- [HOW TO COMPLETE THIS TASK] Directions for the data below: repeat exactly the lines from the one with "[411.82-412.42s]" through the one with "Word for word: なんか赤リップで跳ね上げも可愛いんですけど", both included, and omit all pictures.

- [MATERIAL TO PROCESS]
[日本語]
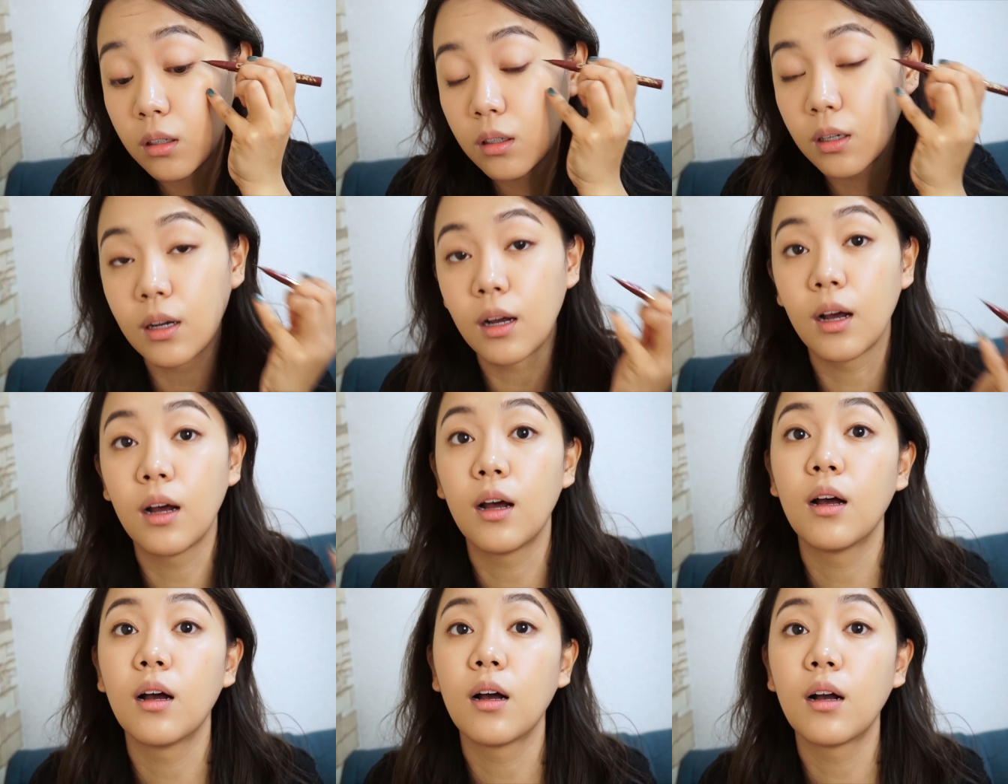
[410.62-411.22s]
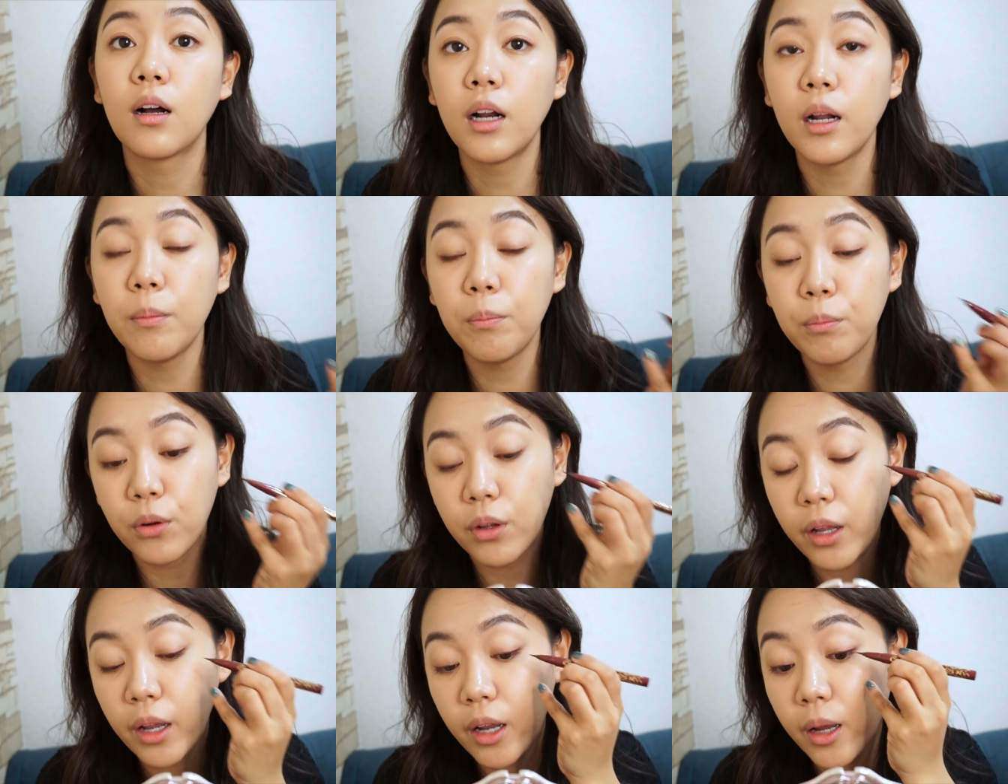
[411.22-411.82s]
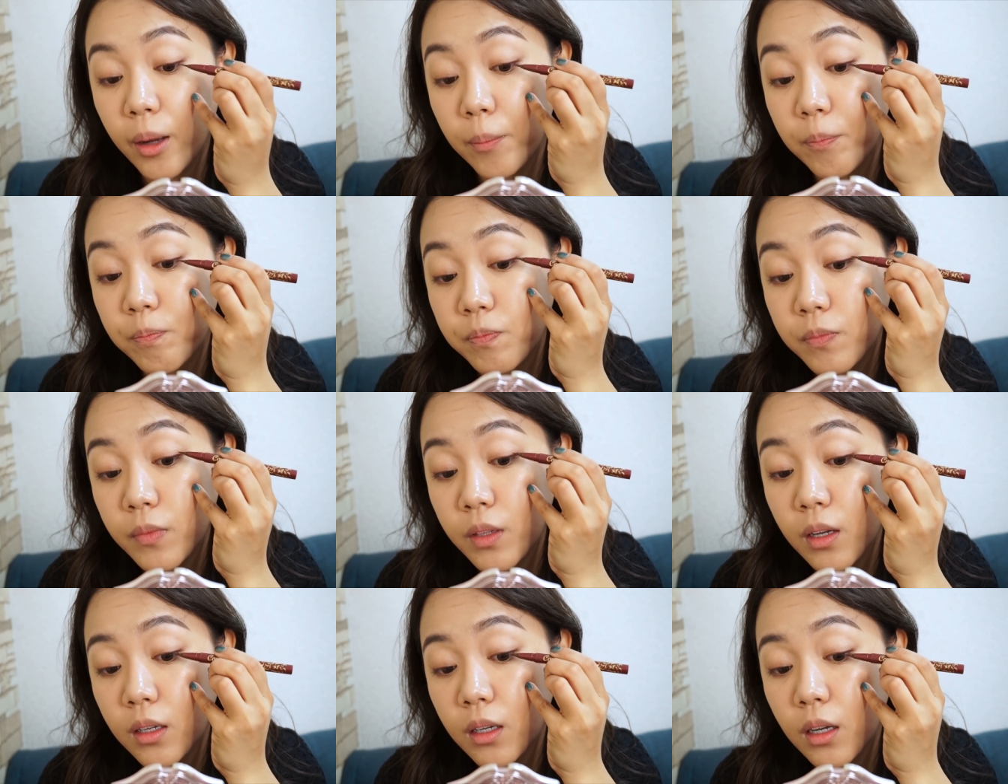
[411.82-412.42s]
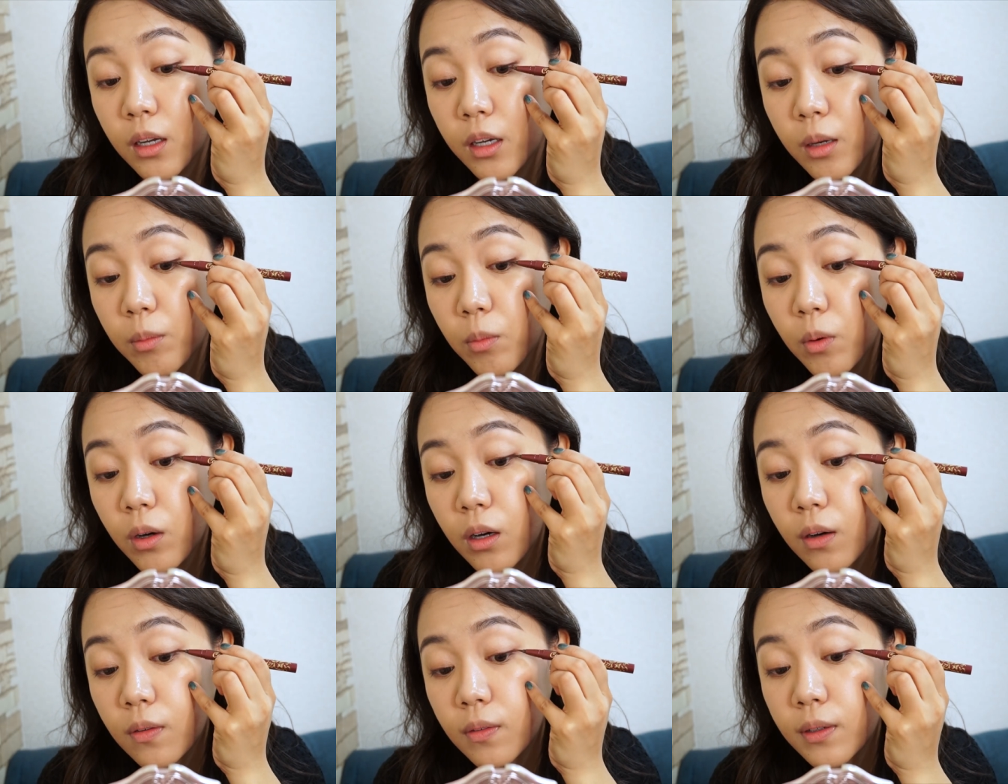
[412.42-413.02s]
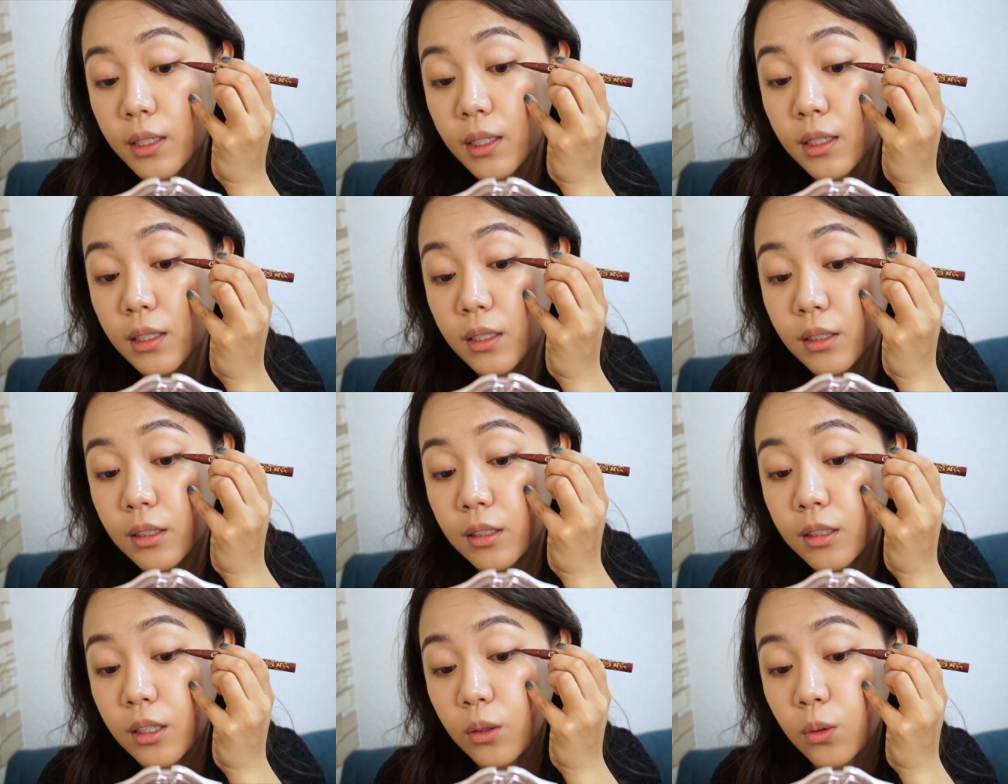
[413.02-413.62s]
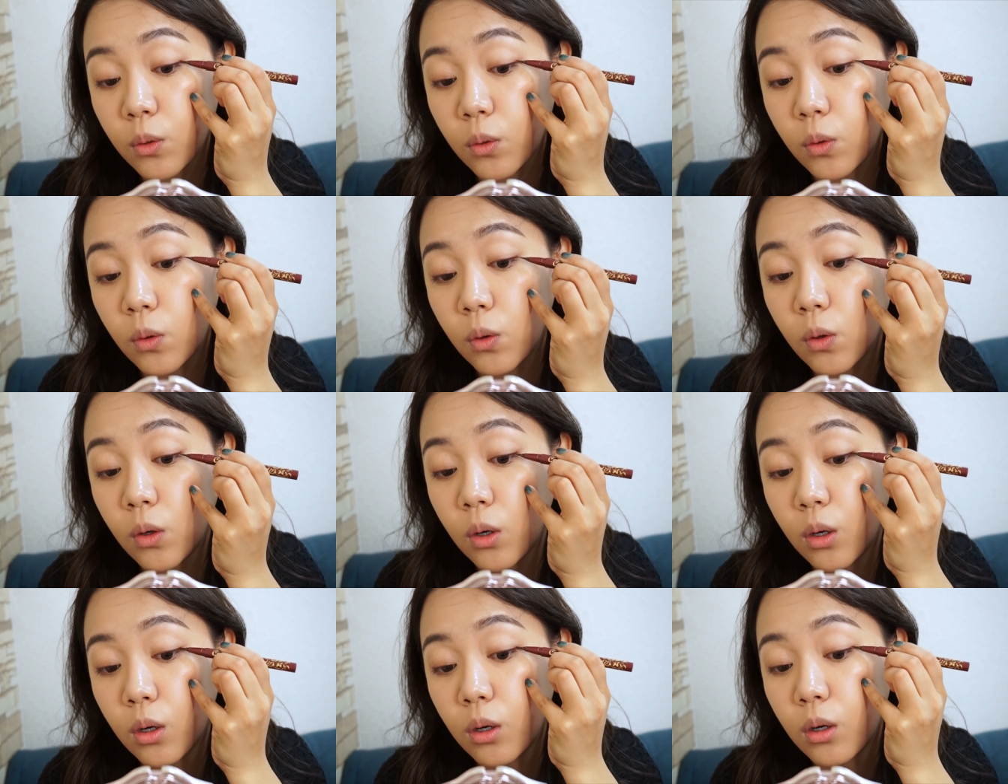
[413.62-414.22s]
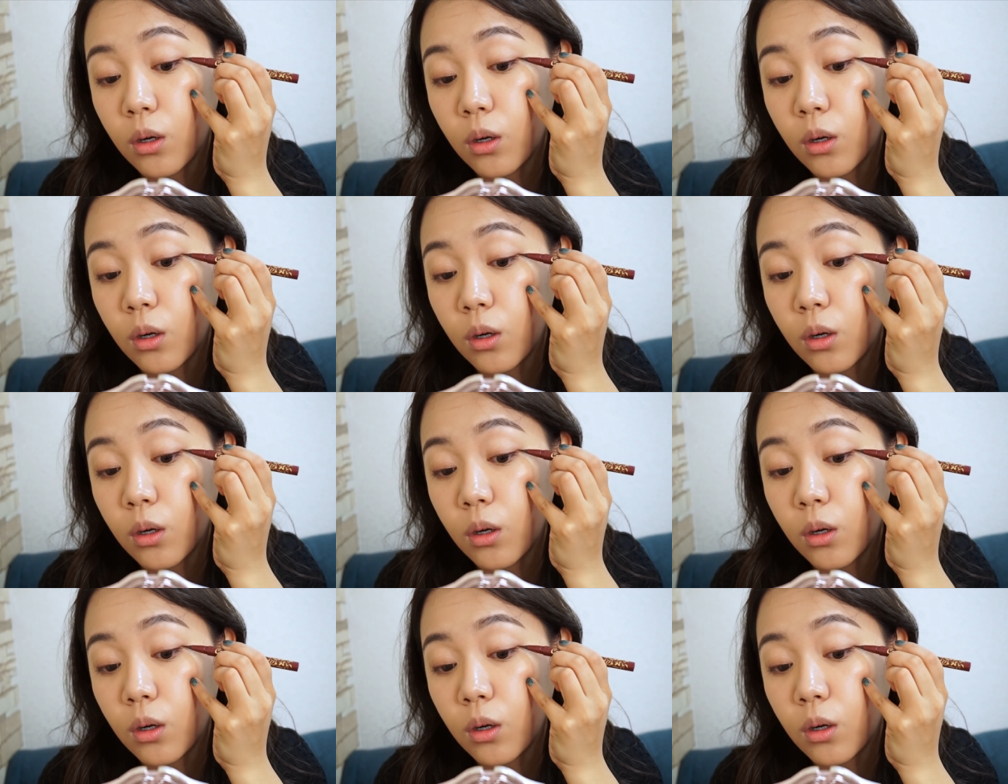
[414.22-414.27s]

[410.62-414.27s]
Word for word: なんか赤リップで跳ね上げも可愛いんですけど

==

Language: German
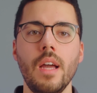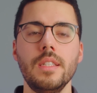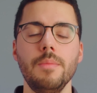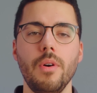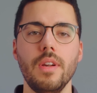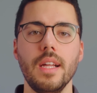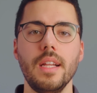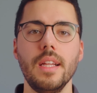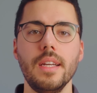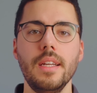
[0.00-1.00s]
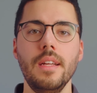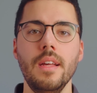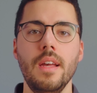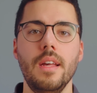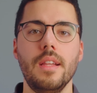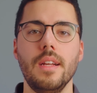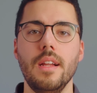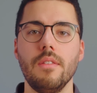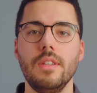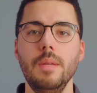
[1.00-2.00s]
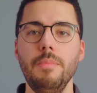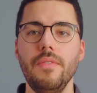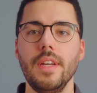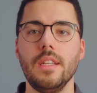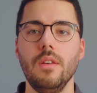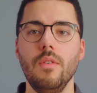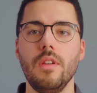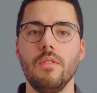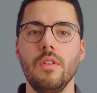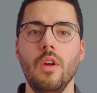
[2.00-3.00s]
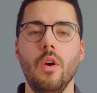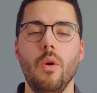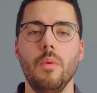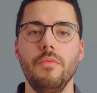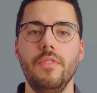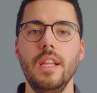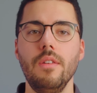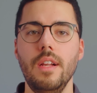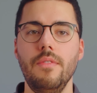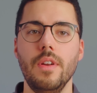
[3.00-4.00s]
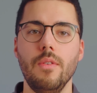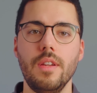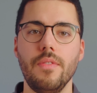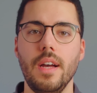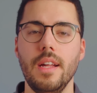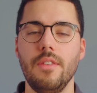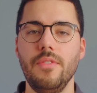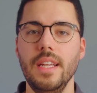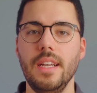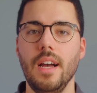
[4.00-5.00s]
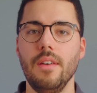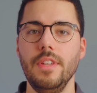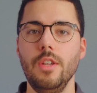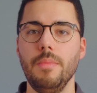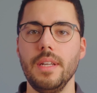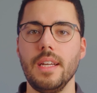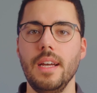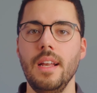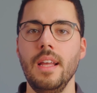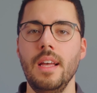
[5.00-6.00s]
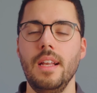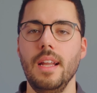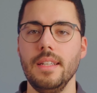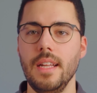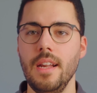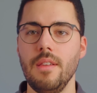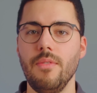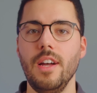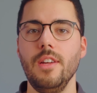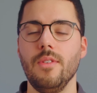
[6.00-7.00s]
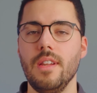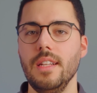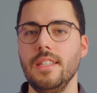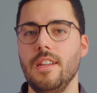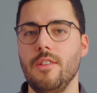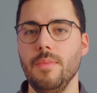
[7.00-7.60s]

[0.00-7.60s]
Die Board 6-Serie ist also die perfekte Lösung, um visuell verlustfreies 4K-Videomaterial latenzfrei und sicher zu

- [WRITTEN RESPONSE]
[411.82-412.42s]
[412.42-413.02s]
[413.02-413.62s]
[413.62-414.22s]
[414.22-414.27s]

[410.62-414.27s]
Word for word: なんか赤リップで跳ね上げも可愛いんですけど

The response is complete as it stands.